IF you know where you are going to make a stop over, why not seek out an Aire-de-service , If you are touring france the Campingcar guide to Aire-de -services can be had from Amazon or Motor presse fr, on line ,the guide is a must , Or buy a French camping guide, lots of camping car stops nr the A10 between Poitiers -Bordeaux, this covers Dept 79 Deux sevres and 17 Charente-Maritime , you could go on line to the web site for these Dept's and find the camping municipals, Bon journey .


----------



## Suenliam (Mar 22, 2006)

Most towns and even large villages have a municipal site. Why not take something like the Michelin Caravan and Camping Guide which must have most of them, so you can decide where to stop depending on how far you get on the day? 

We have used the one at Mansle around the Angouleme area and reached it from the Western Channel ports (Caen/Le Harvre) in an easy day's travel. never very crowded when we have been there.

Sue


----------



## chapter (May 1, 2005)

we use aires when we are on are own but this time i will be driving lead van with 2 m/h and car so i have 8 others including a 7 month old baby in tow the other drivers have never driven outside of the uk 
so i can't use the aires this time and i am planning to down load X amount of campsites up to 50 miles each side of poitiers 
this i hope will be less stressful for all with 100 miles to play with and will be able to set an amount of driving time for the 1st day 
chapter


----------



## IrishMike (May 1, 2005)

Hi,
I always use this zeb site to locate camp sites in France.
Camping France
I find it covers most in each region


----------



## sprokit (May 1, 2005)

chapter said:


> we use aires when we are on are own but this time i will be driving lead van with 2 m/h and car so i have 8 others including a 7 month old baby in tow the other drivers have never driven outside of the uk
> so i can't use the aires this time and i am planning to down load X amount of campsites up to 50 miles each side of poitiers
> this i hope will be less stressful for all with 100 miles to play with and will be able to set an amount of driving time for the 1st day
> chapter


Hi chapter

For what it's worth, you could have a look at these sites - all within 50 miles of Poitiers, they're taken from an Autoroute POI file I downloaded some time ago, I can't for the life of me remember what the site address was , so, sorry, but you'll have to accept the info as is.

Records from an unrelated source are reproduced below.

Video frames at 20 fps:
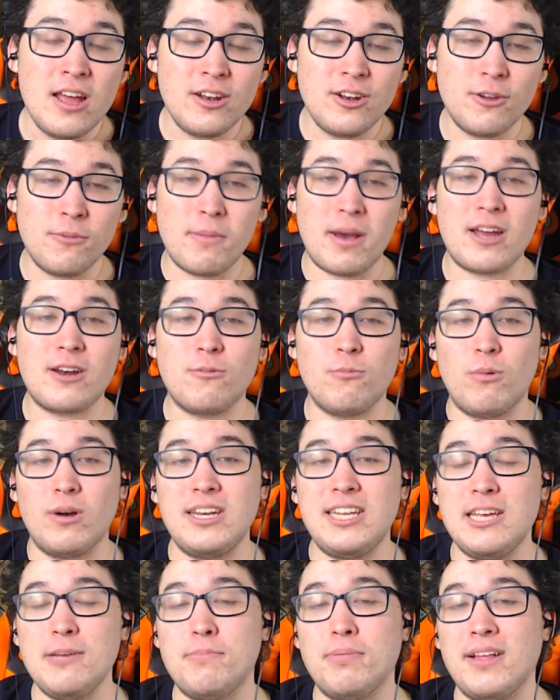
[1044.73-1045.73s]
no matter
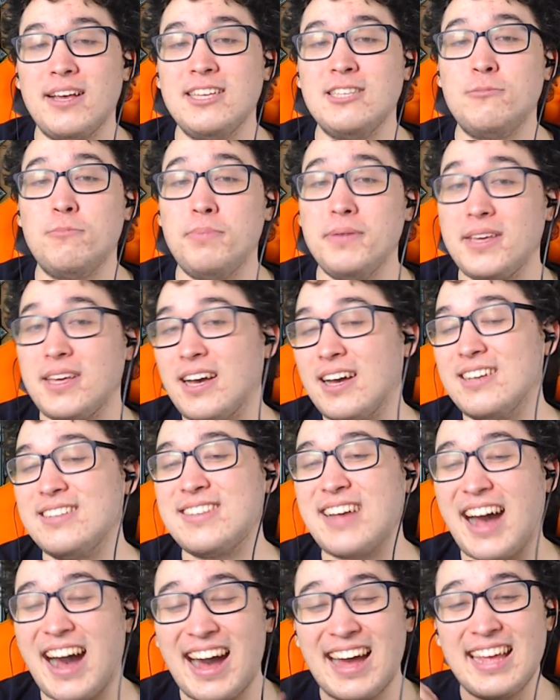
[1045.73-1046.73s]
what he plays,
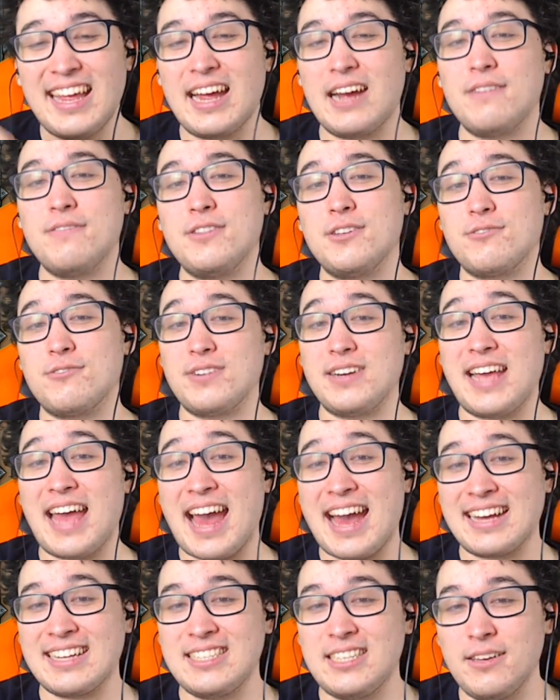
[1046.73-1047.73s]
because I have the
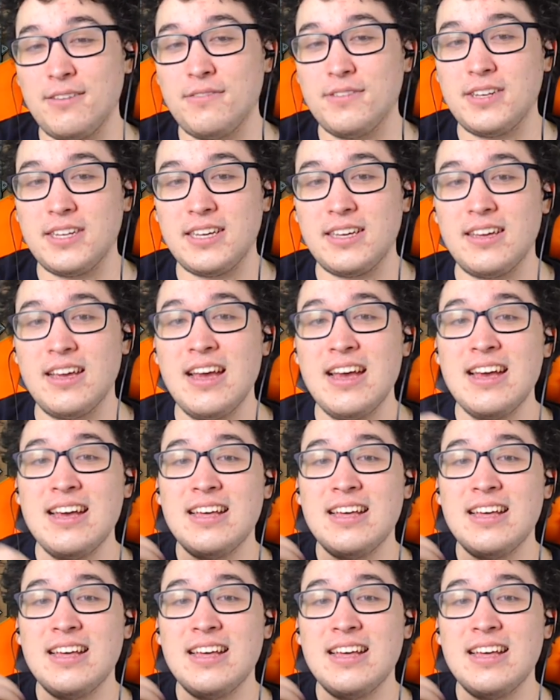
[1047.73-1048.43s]
reactivity.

GPS 46.69468, 0.42838 - Camp Municipal, 86130 Dissay - medium site, WC, Chem waste disposal, serviced pitches, showers, hook up and laundry - Open 25/06 to 15/09.

GPS 46.68382, 0.36813 - Camping la Croix du Sud, Route du Neuville, 86130 Jaunay-Clan - large site, all facilities. - Open 29/03 to 13/09.

GPS 46.66506, 0.39324 - Camping le Futuriste, 86130 St George-le-Baillargeaux. Full facilities - Open all year.

GPS46.64959, 0.37258 - Camping Municipal Parc des Ecluzelles, 86360 Chasseneuildu, Poitu - small site, all facities - Open 01/04 to 30/09.

GPS 46.60431, 0.34121 - Camping Municipal du Poreau, Rue du Porteau, 86000 Poitiers - small site, WC, Chem. waste disposal, showers - No opening dates known.

GPS 46.551551, 0.32137 - Camping Municipal, Avenue de la Plage, 86240 Liguge - Small site, WC, Chem waste disposal, showers, hook up - Open 15/06 to 15/09.

These are all pretty close to Poitiers itself and if away from the A10, it's not by much - try putting the co-ordinates into Google Earth to see where they are.


----------



## hmh (Jun 25, 2008)

*Camping Municipal*

If you look on google.fr , most towns and lots of villages have a Camping Municipal - just put in the name of the town.

Or use the French Yellow Pages www.pagesjaunes.fr - put in "Camping" in the first slot, then the name of the town lower down.

Early August is busy, you need to book, after 15th August it calms down very quickly.

Helen


----------



## Rapide561 (Oct 1, 2005)

*France*

Hi

www.campingqualite.com is worthy of a look.

Russell


----------